» **YOUR TASK**
Transcribe exactly the entries from the "[0.60-0.80s]" line to the end, both included, minus pictures.

» **PROVIDED MATERIAL**
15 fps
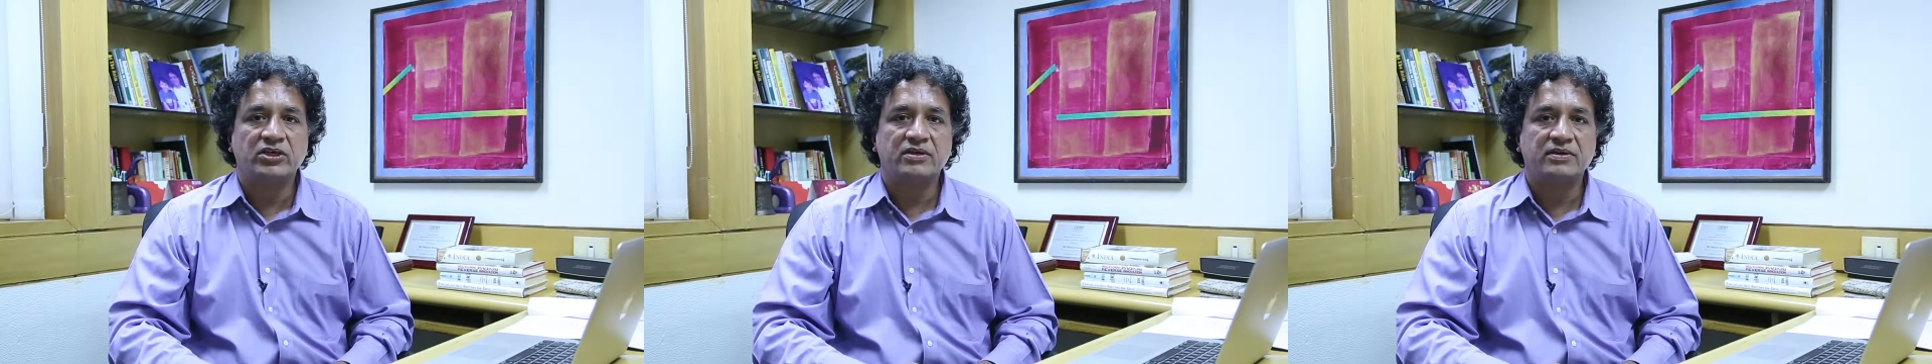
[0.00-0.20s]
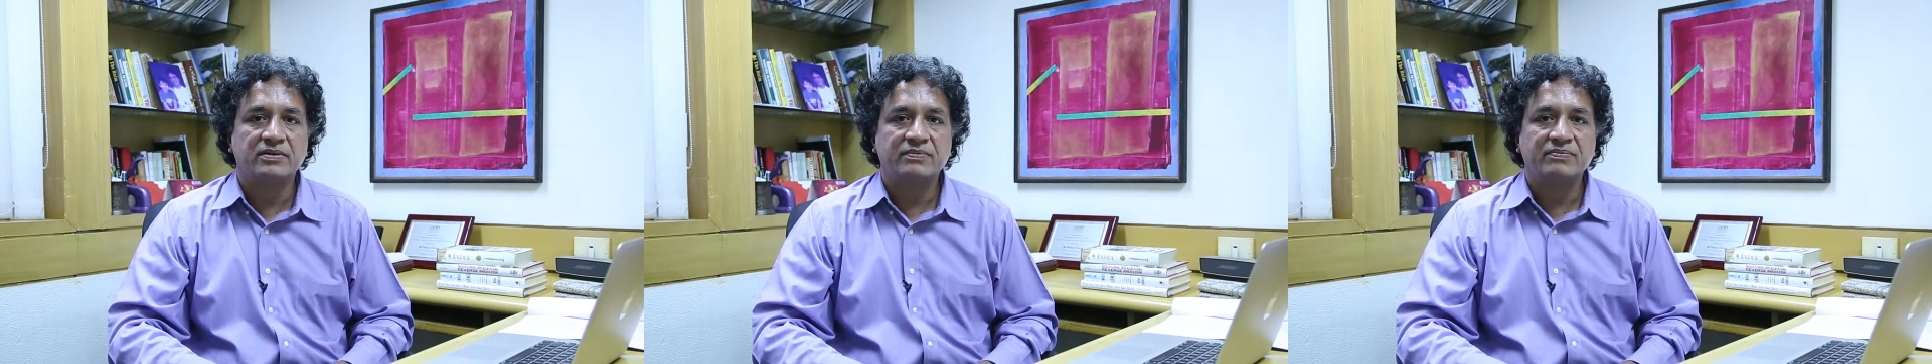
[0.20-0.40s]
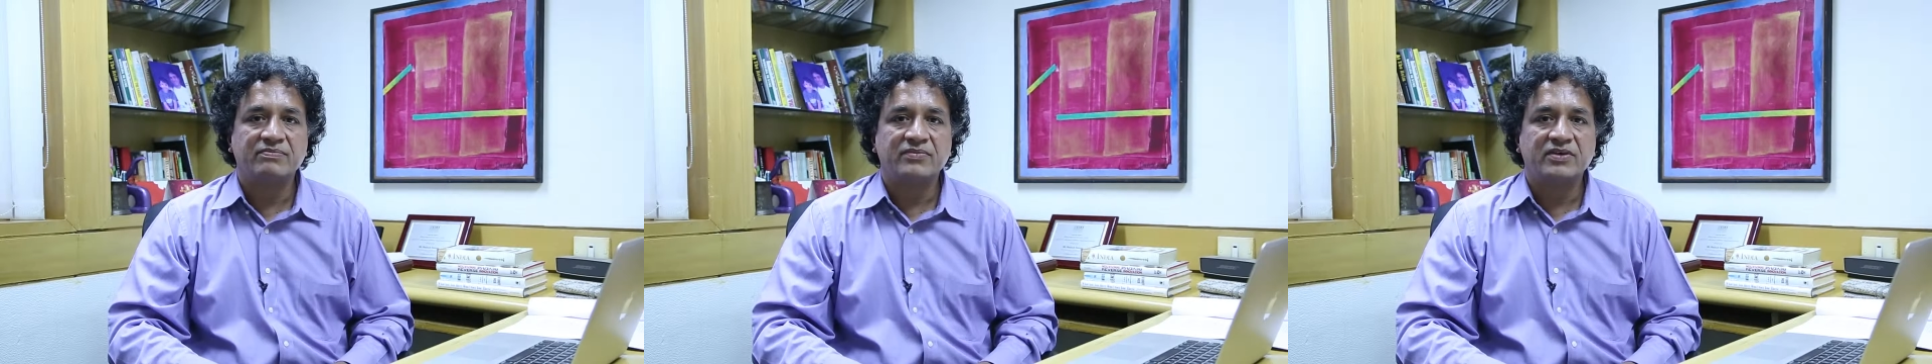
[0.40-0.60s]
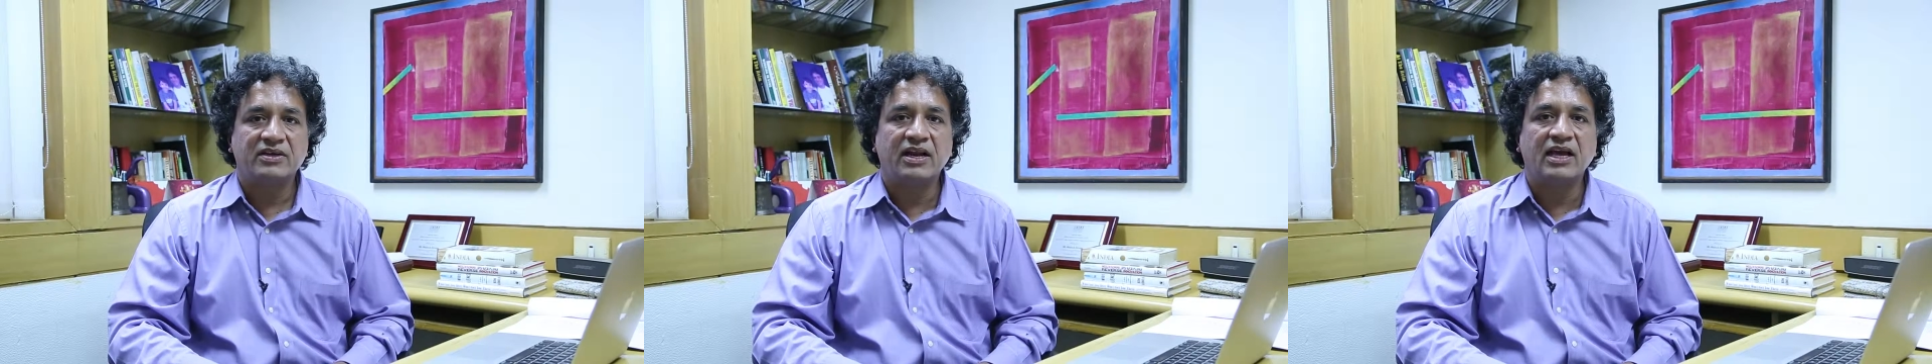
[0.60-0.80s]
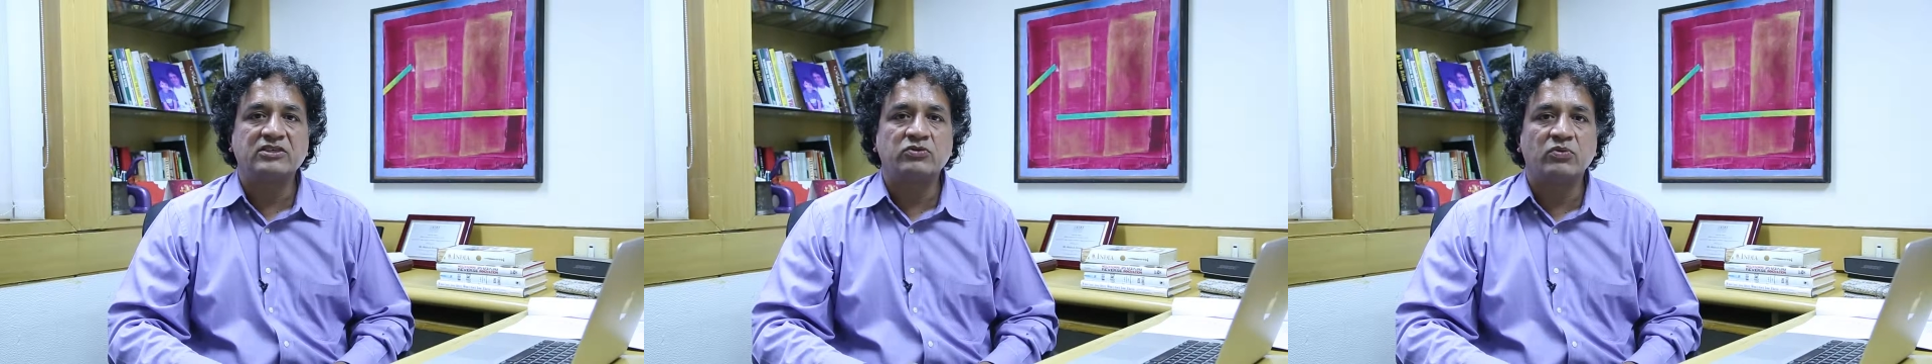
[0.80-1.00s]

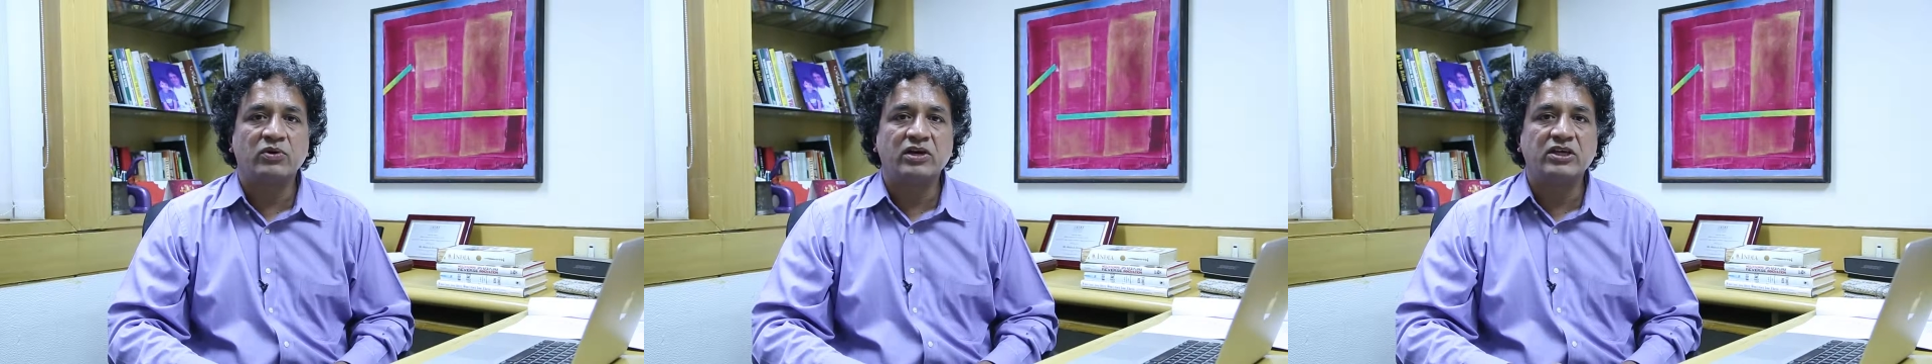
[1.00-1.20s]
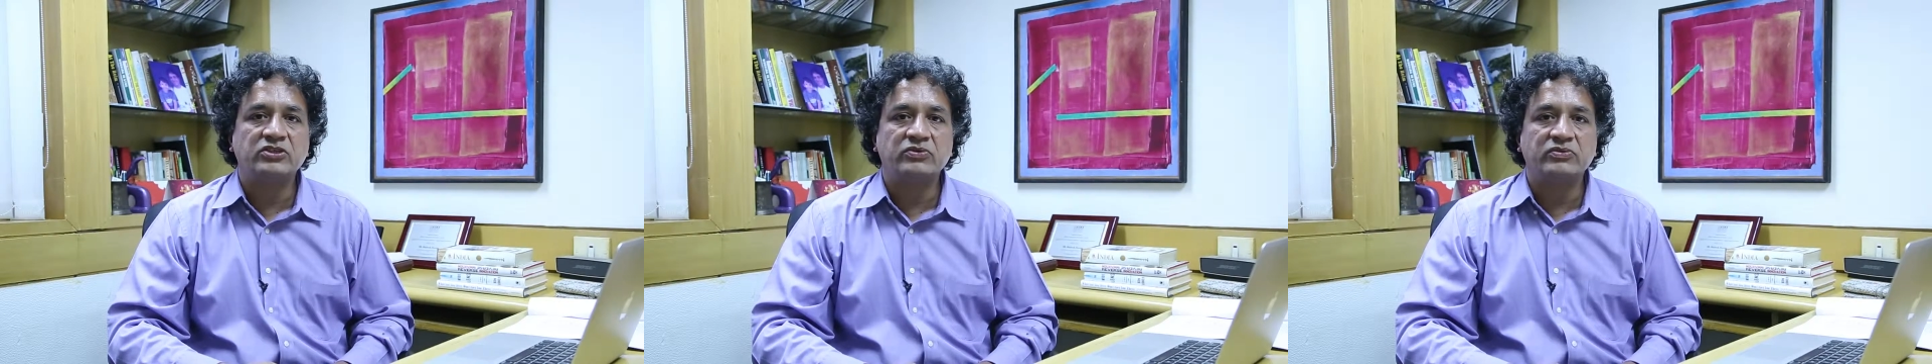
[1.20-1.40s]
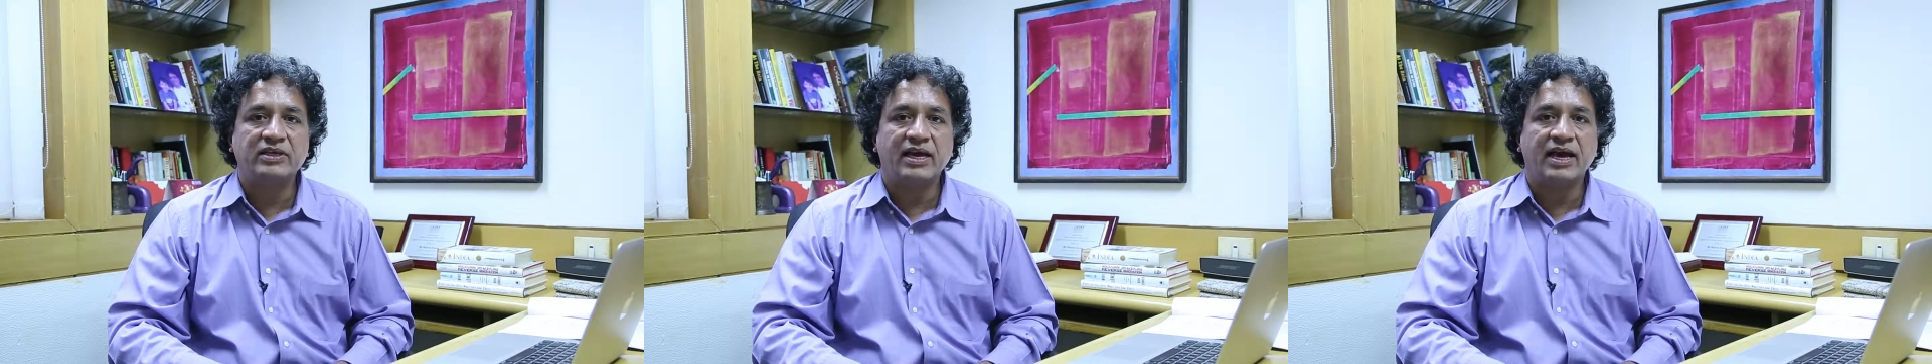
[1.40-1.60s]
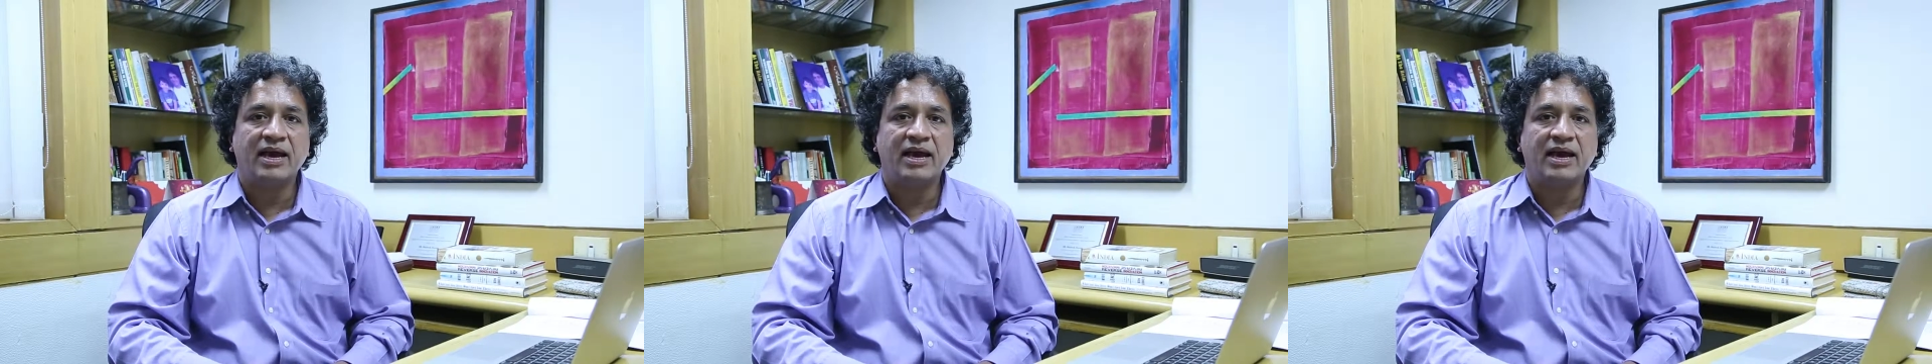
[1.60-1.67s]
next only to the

» **RESPONSE TO THIS EXERCISE**
[0.60-0.80s]
[0.80-1.00s]

[1.00-1.20s]
[1.20-1.40s]
[1.40-1.60s]
[1.60-1.67s]
next only to the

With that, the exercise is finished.